----- Record set

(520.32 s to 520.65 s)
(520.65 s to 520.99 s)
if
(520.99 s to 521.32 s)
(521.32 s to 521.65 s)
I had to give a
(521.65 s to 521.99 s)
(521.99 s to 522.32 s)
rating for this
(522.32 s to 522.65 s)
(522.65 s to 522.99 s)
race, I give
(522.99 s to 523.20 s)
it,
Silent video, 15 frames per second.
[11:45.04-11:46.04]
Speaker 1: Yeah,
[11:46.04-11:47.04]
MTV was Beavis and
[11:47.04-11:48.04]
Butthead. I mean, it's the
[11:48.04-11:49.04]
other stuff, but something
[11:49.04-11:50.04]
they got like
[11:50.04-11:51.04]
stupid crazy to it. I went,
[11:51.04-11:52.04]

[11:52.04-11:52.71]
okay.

----------

The answer must be exactly the lines from the one containing "(521.65 s to 521.99 s)" through the final line of the data, both ends included, and nothing else.

(521.65 s to 521.99 s)
(521.99 s to 522.32 s)
rating for this
(522.32 s to 522.65 s)
(522.65 s to 522.99 s)
race, I give
(522.99 s to 523.20 s)
it,
Silent video, 15 frames per second.
[11:45.04-11:46.04]
Speaker 1: Yeah,
[11:46.04-11:47.04]
MTV was Beavis and
[11:47.04-11:48.04]
Butthead. I mean, it's the
[11:48.04-11:49.04]
other stuff, but something
[11:49.04-11:50.04]
they got like
[11:50.04-11:51.04]
stupid crazy to it. I went,
[11:51.04-11:52.04]

[11:52.04-11:52.71]
okay.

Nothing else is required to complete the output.